SQL query to export Policy scan results with Remediation, Rationale and Proof

Glad to help @manny_singh!

For your follow up question, can you expand a bit more on what you meant by “if want we want to pull out what labeled as Checks in console in this query what would i need to add”.

1 Like

checks2

@zyoutz
Hi Zac,
I looked at the dim_policy_rule table, I believe it is check_existence and
Check_results. Correct me if i am wrong? but cannot figure out how add to them to the query you gave us. I wanted to export the expected check value and the resulted value from policy scan.
Regards,

@zyoutz
Please help , Thank you. :worried:
Regards
Manny

@manny_singh Still not sure I completely follow; however, on the fact_asset_policy_rule table there is a compliance column that indicates whether the asset is compliant for the particular rule.
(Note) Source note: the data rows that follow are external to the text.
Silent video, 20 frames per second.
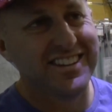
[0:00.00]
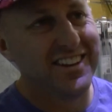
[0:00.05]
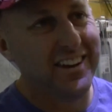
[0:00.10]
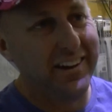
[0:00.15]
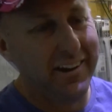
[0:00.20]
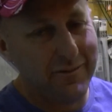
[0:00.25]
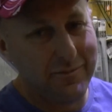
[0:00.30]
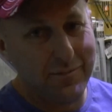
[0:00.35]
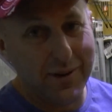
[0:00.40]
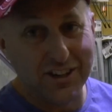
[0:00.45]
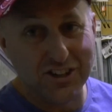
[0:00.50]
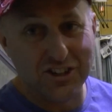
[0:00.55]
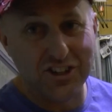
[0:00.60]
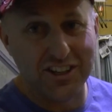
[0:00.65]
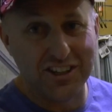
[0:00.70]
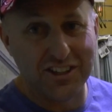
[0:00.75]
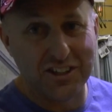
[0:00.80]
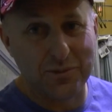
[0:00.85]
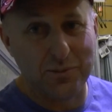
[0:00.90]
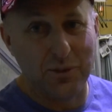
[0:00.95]
I've been
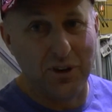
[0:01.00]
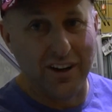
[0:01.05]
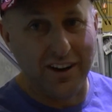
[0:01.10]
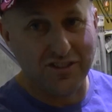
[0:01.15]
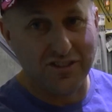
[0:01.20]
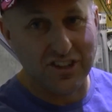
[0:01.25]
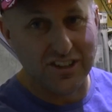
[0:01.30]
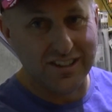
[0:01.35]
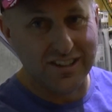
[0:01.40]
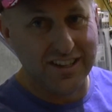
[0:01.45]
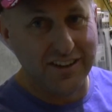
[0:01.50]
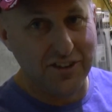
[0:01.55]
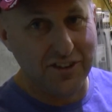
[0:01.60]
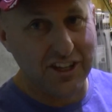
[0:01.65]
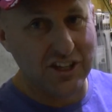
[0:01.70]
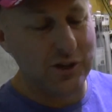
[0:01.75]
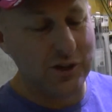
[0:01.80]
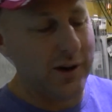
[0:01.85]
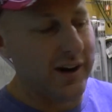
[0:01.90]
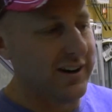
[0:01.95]
shooting this morning. I've shot
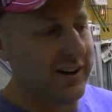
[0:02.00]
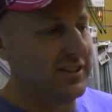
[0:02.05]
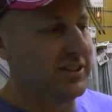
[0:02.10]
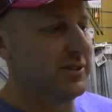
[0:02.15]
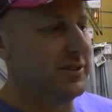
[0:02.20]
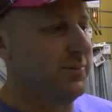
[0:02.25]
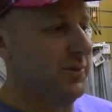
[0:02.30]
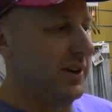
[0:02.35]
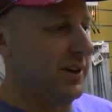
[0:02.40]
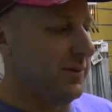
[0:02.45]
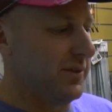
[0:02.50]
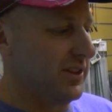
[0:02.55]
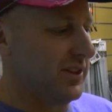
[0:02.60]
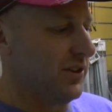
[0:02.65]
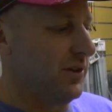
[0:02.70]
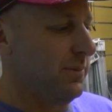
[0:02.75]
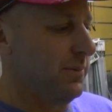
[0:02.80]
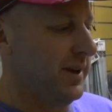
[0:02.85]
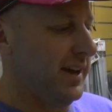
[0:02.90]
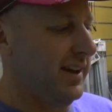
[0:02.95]
72 arrows this morning with the
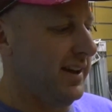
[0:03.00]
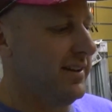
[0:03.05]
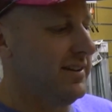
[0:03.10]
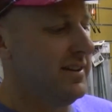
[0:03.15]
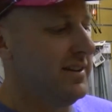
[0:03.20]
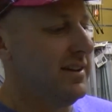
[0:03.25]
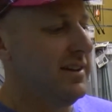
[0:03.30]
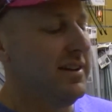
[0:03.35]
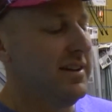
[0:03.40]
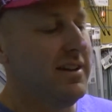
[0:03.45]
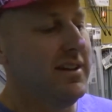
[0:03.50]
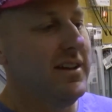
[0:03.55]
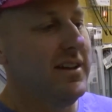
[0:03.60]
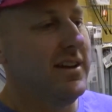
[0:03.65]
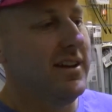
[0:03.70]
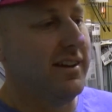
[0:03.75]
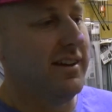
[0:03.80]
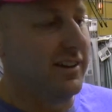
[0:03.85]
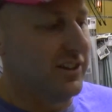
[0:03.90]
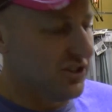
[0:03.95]
compound.
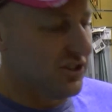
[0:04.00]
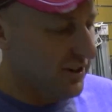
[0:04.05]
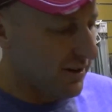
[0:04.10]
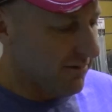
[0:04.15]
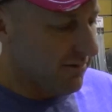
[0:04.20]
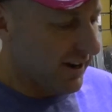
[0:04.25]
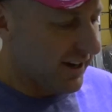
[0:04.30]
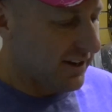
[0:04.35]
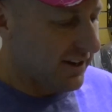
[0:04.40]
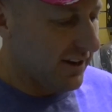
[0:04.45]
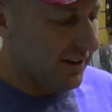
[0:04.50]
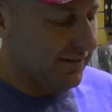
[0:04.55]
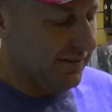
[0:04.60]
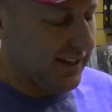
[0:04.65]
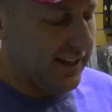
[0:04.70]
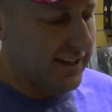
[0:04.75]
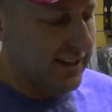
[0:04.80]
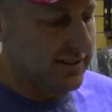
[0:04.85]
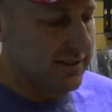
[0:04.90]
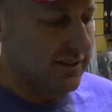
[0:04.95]
I shot recurve
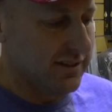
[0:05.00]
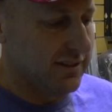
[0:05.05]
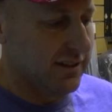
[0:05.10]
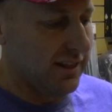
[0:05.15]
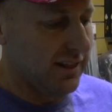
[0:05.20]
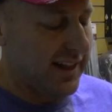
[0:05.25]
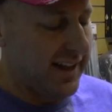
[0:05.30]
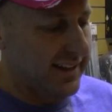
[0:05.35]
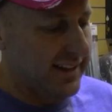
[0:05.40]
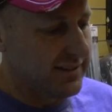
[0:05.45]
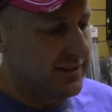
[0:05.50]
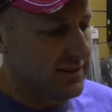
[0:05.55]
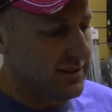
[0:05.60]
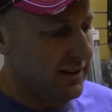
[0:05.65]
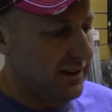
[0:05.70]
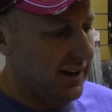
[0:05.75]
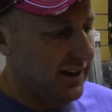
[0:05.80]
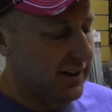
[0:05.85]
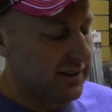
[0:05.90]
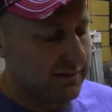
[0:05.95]
last
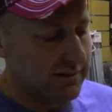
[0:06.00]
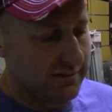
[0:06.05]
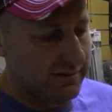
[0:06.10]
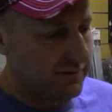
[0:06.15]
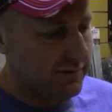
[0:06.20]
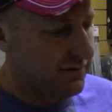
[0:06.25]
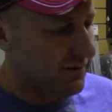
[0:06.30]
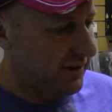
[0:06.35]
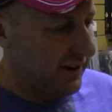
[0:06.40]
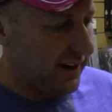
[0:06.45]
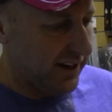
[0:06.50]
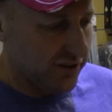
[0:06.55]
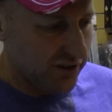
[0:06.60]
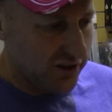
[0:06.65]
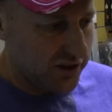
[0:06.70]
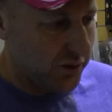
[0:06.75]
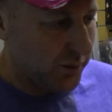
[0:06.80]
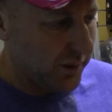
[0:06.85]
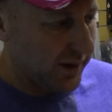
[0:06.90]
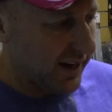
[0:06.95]
night for
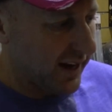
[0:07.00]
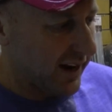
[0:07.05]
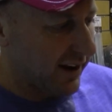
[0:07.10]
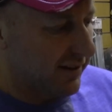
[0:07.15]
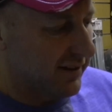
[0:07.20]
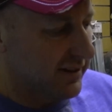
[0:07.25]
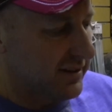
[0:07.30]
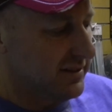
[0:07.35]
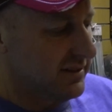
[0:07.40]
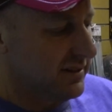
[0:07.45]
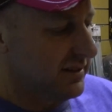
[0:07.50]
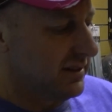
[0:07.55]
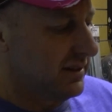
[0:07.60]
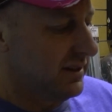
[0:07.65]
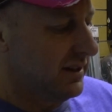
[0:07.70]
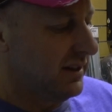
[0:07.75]
120 arrows.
This will return either true or false and the table is already being used in the query above as fapr.compliance. I did notice in the example query I provided you it is actually filtering by fapr.compliance = false so only rules that assets aren’t compliant for are being returned at the moment.

If instead you are looking for more details about the rule (description, rationale, remediation) then the dim_policy_rule table will have more of those details.

1 Like

@manny_singh Unfortunately I’m not aware of a way to get the values of the checks through SQL query reports. I’ll see if anyone else has any suggestions for you or maybe someone else in the community might be able to chime in.

1 Like

@zyoutz Thanks for all your Help.

Regards,
Manny

@manny_singh - You will need to setup a Database Warehouse (external) to reference those values you are looking for. Instructions can be found here: Configure Data Warehouse

After that, you will need to construct the SQL query using the schema found here: Data Warehouse Schema

I think you will need to reference these tables in your SQL query to get the data you are looking for: fact_asset_policy_rule_check and fact_asset_policy_rule_test

1 Like

@Aniket-Menon
I looked at the database schema already , to me it looks like the table that needs to be referenced is dim_policy_rule_test , But i am totally confused how to construct this query.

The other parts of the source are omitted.